No debería interesar el tuit de la señora Irma Eréndira Sandoval en contra del presidente del INE tanto por su dimensión de asunto inédito –una secretaria de Estado encargada de vigilar la legalidad lanzándose en contra del titular del máximo órgano electoral–, sino porque constituye una señal clara de que el gobierno de la República no pondrá freno a partidizar al máximo todo asunto público.
La semana pasada, el Instituto Nacional Electoral tomó la decisión de votar por adelantado la ratificación de su secretario Ejecutivo. Asunto polémico y de distintas lecturas, el tema sirvió para que la titular de la Secretaría de la Función Pública diera un paso más, pero no uno cualquiera, en el camino tomado por la administración del presidente López Obrador, para definir que para el gobierno no hay una sola sociedad mexicana, sino dos: una de vencedores y una de vencidos.
Los primeros se creen con el derecho y la capacidad para definir todo, y el significado de esta última frase nunca había tenido tal profundidad.
Alguien ya había dicho que lo más temible del talante de la actual administración es que parecieran desconocer el miedo.
Tocados por irresponsabilidad o soberbia, emprenden acciones que pudieran desatar tormentas, cuyas consecuencias, paradójicamente, azotarían primero que nadie sobre los pobres, la población más vulnerable y a la que supuestamente se deben, pero también sobre el conjunto de la sociedad.
Las elecciones en el México moderno siempre han costado vidas, demasiadas vidas. Lograr una civilidad en el acuerdo sobre cómo organizar la forma en que se rote el poder ha tomado al país décadas. No estamos frente al mundo ideal, pero en 30 años, desde 1988 en particular, el avance fue, si no perfecto y sin sobresaltos, tan efectivo que en ese periodo permitió el acceso a los máximos puestos a todas las fuerzas políticas relevantes.
Que el movimiento que llegó al poder en 2018 pretenda ahora quedarse con el INE, es una obviedad que se sabía de tiempo atrás.
Pero que lo quieran hacer sin escatimar en costos muestra que los de Morena vislumbran un futuro donde la pluralidad, la alternancia y el disenso estarán vistos como un extravío del Proyecto Único, en mayúsculas, ese que retomando las palabras de la secretaria Sandoval se otorga a sí mismo el derecho de definir qué consejero de un órgano autónomo –elegido a partir de votaciones en el Congreso que sí representa a todo el pueblo (sólo para no pasar por alto ese pequeño detalle)– sí es legítimo y sí “representa a todos los mexicanos”, y cuáles no.

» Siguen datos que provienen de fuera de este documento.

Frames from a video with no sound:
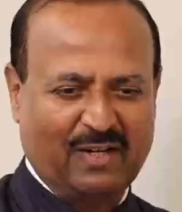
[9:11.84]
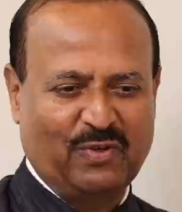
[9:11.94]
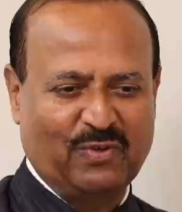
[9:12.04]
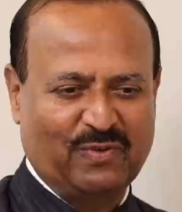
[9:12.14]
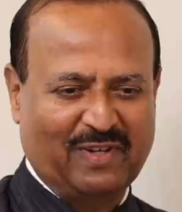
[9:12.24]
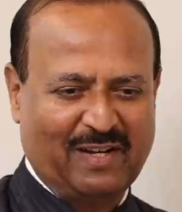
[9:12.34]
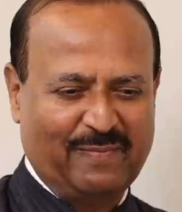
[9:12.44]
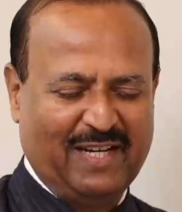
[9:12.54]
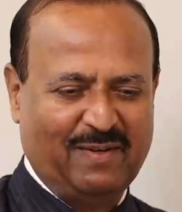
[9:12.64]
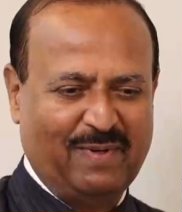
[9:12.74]
into or I
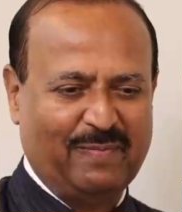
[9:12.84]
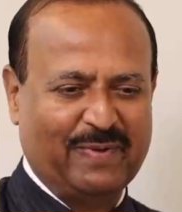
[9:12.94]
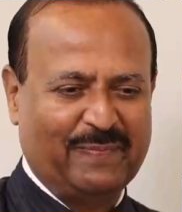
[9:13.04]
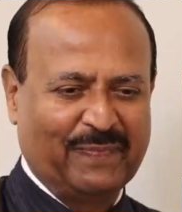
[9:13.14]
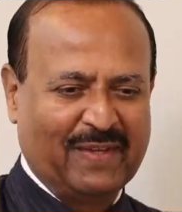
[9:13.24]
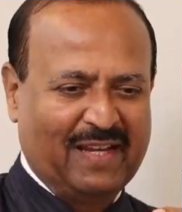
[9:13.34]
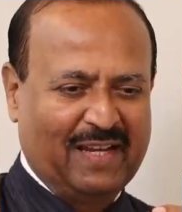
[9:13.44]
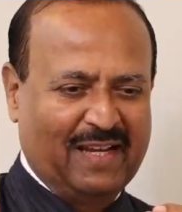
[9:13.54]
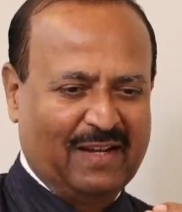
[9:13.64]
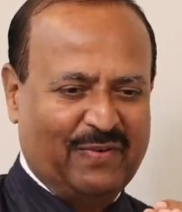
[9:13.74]
meet people,
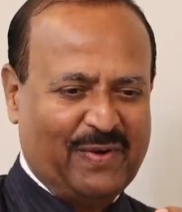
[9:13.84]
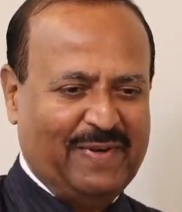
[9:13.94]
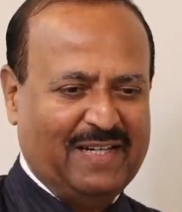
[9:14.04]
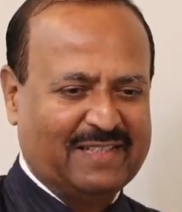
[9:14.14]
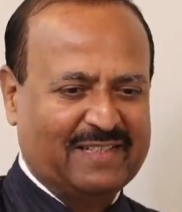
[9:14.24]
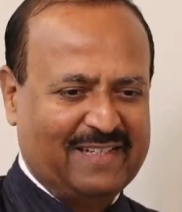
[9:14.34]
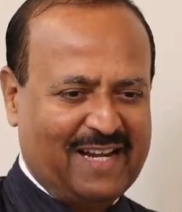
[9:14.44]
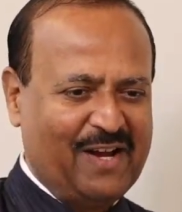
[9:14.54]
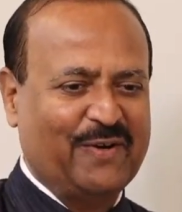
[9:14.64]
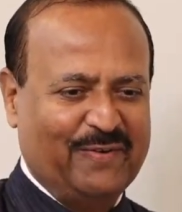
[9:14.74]
for me it's
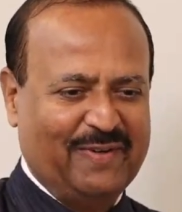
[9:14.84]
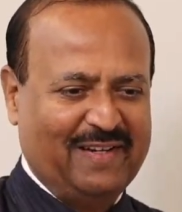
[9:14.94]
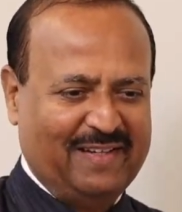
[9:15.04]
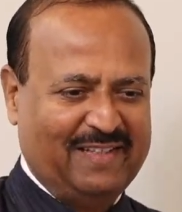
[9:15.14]
now.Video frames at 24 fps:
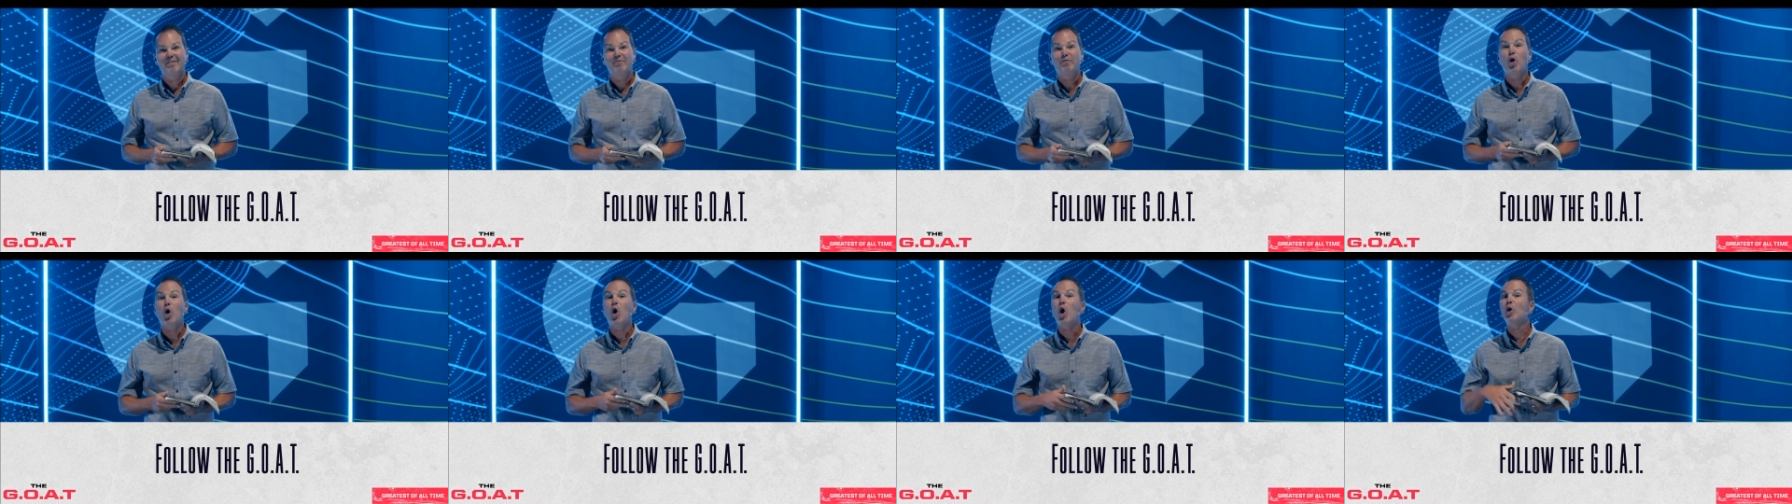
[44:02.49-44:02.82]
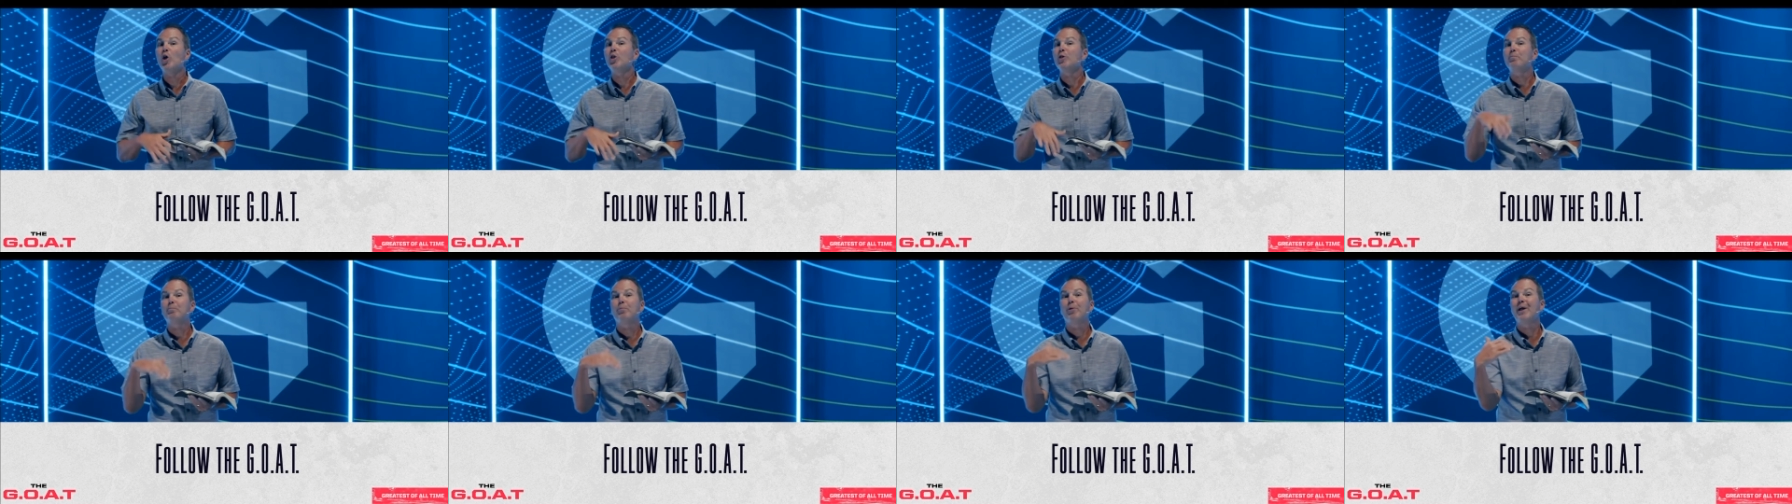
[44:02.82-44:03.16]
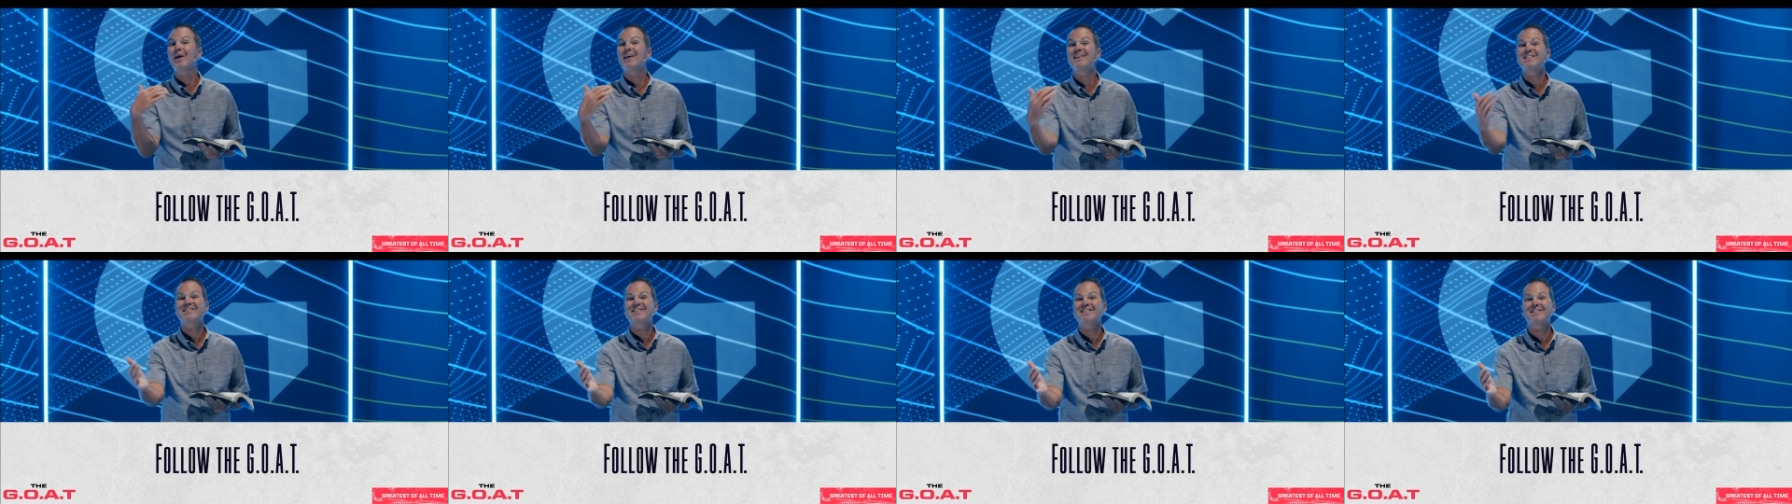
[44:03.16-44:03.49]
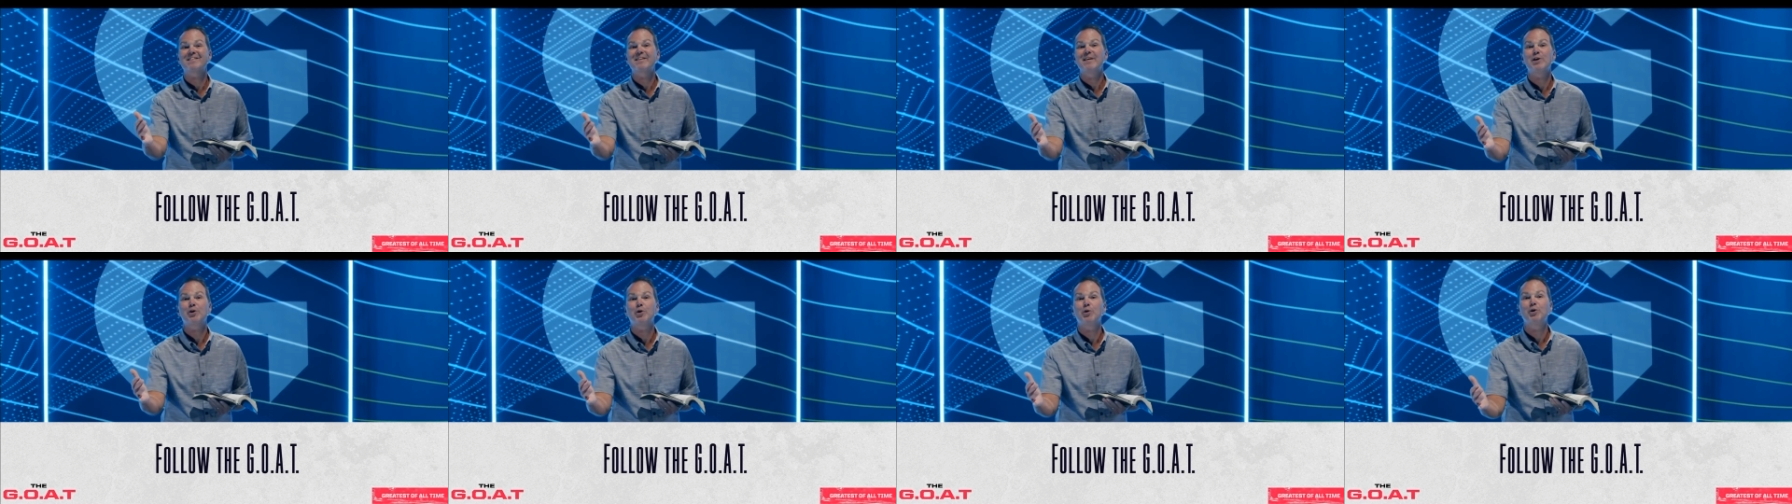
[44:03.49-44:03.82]
all the places
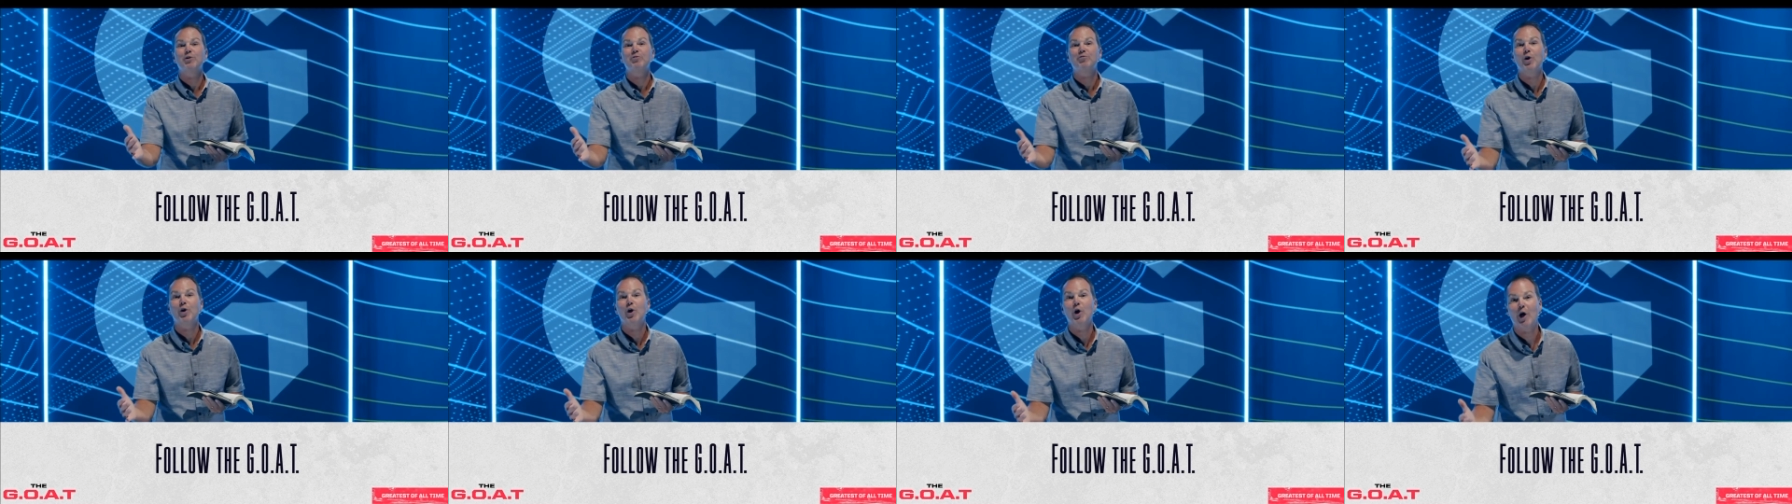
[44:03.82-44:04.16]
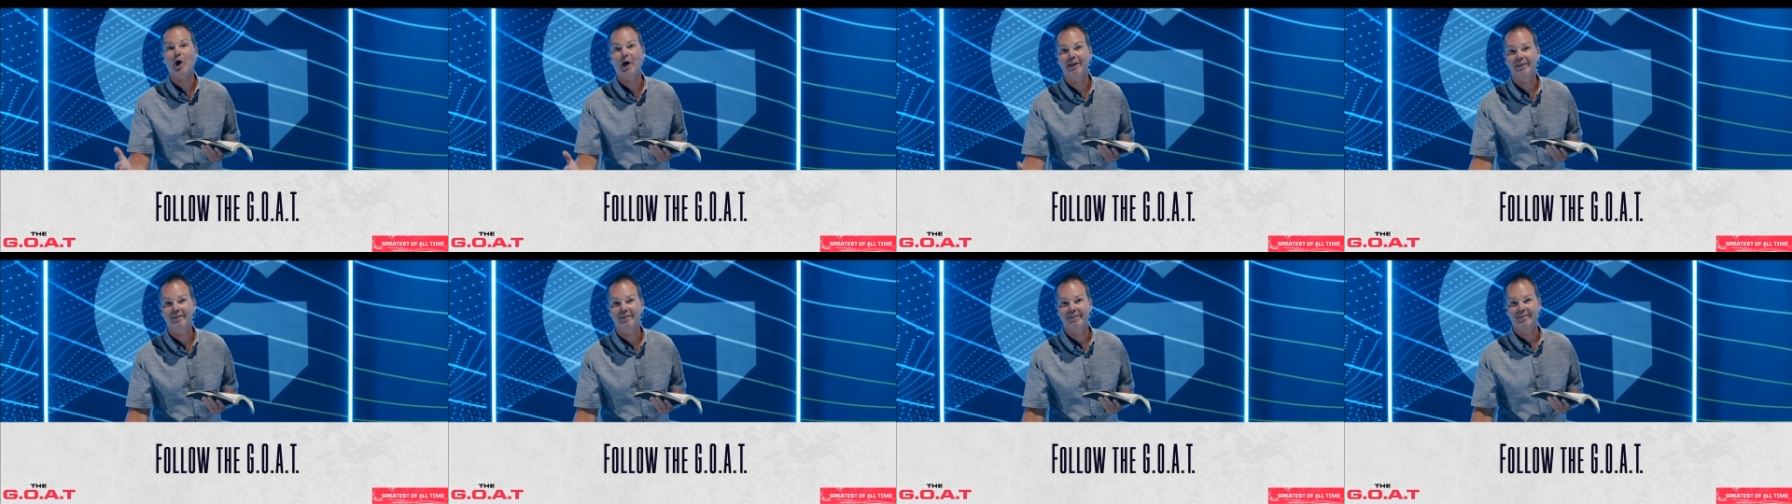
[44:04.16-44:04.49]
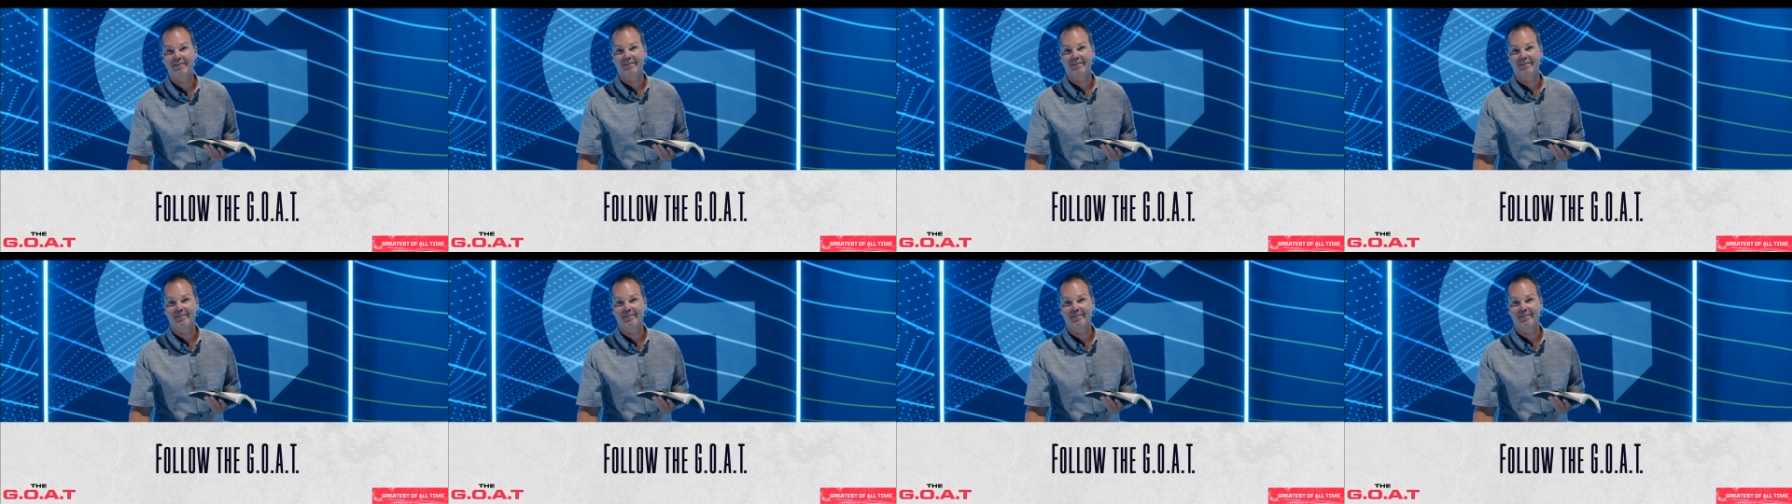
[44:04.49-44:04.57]
he could have gone,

Concedido, que para hacer cambios se requiere cierta temeridad. Que de sólo seguir la inercia incluso se estaría en riesgo de incumplir la promesa de renovación que se votó en las urnas el año antepasado.
Pero el arrojo de los gobernantes no está siendo usado para hacer que los grandes evasores de ayer paguen hoy, o que los concesionarios del régimen prianista se ajusten a un nuevo esquema de retribución social. Nada de eso hemos visto.
Son temerarios para vapulear a las instituciones que les permitieron jugar para ganar. Pero son medrosos a la hora de desmontar los esquemas de beneficios de las televisoras, las mineras, las empresas que detentan la explotación abusiva de recursos y concesiones, etcétera.
Pareciera que al entrar a Palacio Nacional, López Obrador y los suyos encontraron los secretos de la fórmula del viejo priismo. Eliminar todo contrapeso, especialmente los construidos en los últimos treinta años, para que el nuevo reparto del poder no conozca límite. Para instalar la nueva mafia del poder.
Y si para ello hay que alimentar una espiral de descalificaciones que cancelan el diálogo o la convivencia armónica de los que no piensan igual, sea.
Pero cada umbral que rompen de lo que se suponía era una convivencia con aspiraciones democráticas, como ocurrió con el tuit de la señora Sandoval, nos acerca a una discordia peligrosa, una animosidad que las redes sociales difícilmente podrían contener en sus espacios virtuales. ¿Es eso lo que quiere el gobierno?